Why is Resilience important? Since 1980, about one-third of development spending has been lost to recurrent crises, amounting to 3.8 trillion dollars worldwide. That is a lot of money, money that can be invested in preparing cities to withstand recurrent crises linked to poverty, climate change and natural disasters.

“Urbanization itself is growing as a hazard to cities,” explained Dan Lewis, referring to the increasing number of informal settlements and slum dwellers across the globe.
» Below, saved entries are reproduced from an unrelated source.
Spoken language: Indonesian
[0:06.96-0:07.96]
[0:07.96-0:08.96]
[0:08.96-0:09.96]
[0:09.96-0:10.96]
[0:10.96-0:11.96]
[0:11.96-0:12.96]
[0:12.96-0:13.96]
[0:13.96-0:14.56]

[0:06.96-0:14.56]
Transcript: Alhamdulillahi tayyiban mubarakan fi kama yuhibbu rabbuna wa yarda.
Lewis, in addition to being the Chief of UN-Habitat’s Urban Risk Reduction Unit, is also head of UN-Habitat’s City Resilience Profiling Program in Barcelona (with 9 other partner cities), which has partnered with the World Bank, the C40 Climate Leadership Group and the Rockefeller Foundation, as part of a global movement on the part of the development community to implement resilience resilience programs in both developed and developing cities around the world.
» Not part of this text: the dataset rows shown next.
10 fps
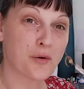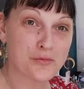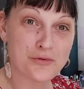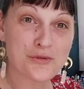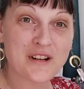
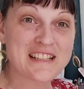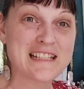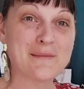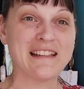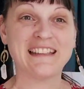tambour
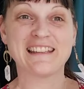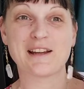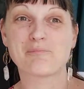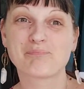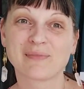
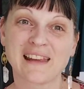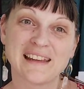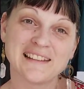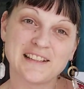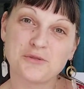chamanique
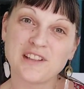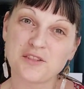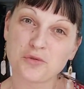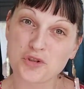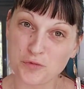C'est une
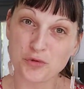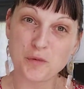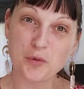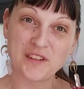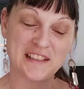question que je me
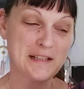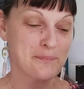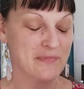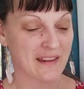suis posée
One of the chief aims of the CRPP is to bring more cohesion and understanding of urban resilience to local governments across the world, as well as developing tools for its implementation. “Right now it looks like a massive spreadsheet, which we will use to collect data from local governments and citizens about the physical, spatial, functional and organizational aspects of a place, in order to assess its strengths and vulnerabilities in relation to plausible hazards.”

UN-Habitat plans for these collaborations with local governments to allow resilience measures to be integrated into existing processes, and involve cities at all scales–from individual citizens to national governments. “Really this goes back to basics of participatory planning, but on a larger scale,” Lewis pointed out.
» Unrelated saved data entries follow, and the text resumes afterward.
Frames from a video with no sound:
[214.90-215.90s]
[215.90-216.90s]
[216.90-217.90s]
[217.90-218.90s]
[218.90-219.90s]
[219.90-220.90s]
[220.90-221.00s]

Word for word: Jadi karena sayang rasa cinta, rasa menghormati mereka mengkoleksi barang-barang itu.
Lewis also brought up two cases of post-disaster scenarios to demonstrate the importance of designing appropriate emergency response systems, and moreover, of integrating longer-term resilience measures as part of these systems.

The first was Sendai, Japan after the tsunami in 2011. “Aside from Cuba, Japan has the most efficient disaster response system out there. Within 5 years, Sendai has recovered from a major disaster, which includes building protection walls, a drainage canal and road system along the coast.”
In contrast, the post-disaster response in Haiti was a disaster in itself, exemplified by the case of the Corail refugee camp. Due to the difficulty of working inside rubble-ridden Port-au-Prince and pressure from the international community to act on donations, the camp was situated on the outskirts of the city, resulting in a shanty town that has cost Haiti and the development community millions of dollars. What was once once home to sugarcane and sisal fields with future plans as an integrated economic zone with housing and schools is now home to 100,00 squatters in precarious shacks, the cost of which urbanizing will be far greater than any initial inner-city response in Port-au-Prince would ever have been. Corail’s unfortunate legacy is that of disaster profiteering and corruption by powerful Haitian developers.

Clearly, Japan and Haiti are on opposite sides of the spectrum when it comes to wealth and the means to craft their own disaster-response programs. Investing in resilience programs in developing countries is a way of empowering local governments to avert situations like those in Haiti.
Lewis also pointed to new challenges in disaster relief brought on by climate change. “Now we’re looking at things like rising sea levels having reverse effects on coastal property values. This will require creating a relief corridor that addresses the migration of the rich from the coast and the impact of this migration on inland communities.”

“Everything is at stake. And everyone,” concluded Lewis, making the point that investing in the infrastructure of communities to become resilient to potential disasters is the most effective strategy in the long run, not only for saving money, but for saving lives.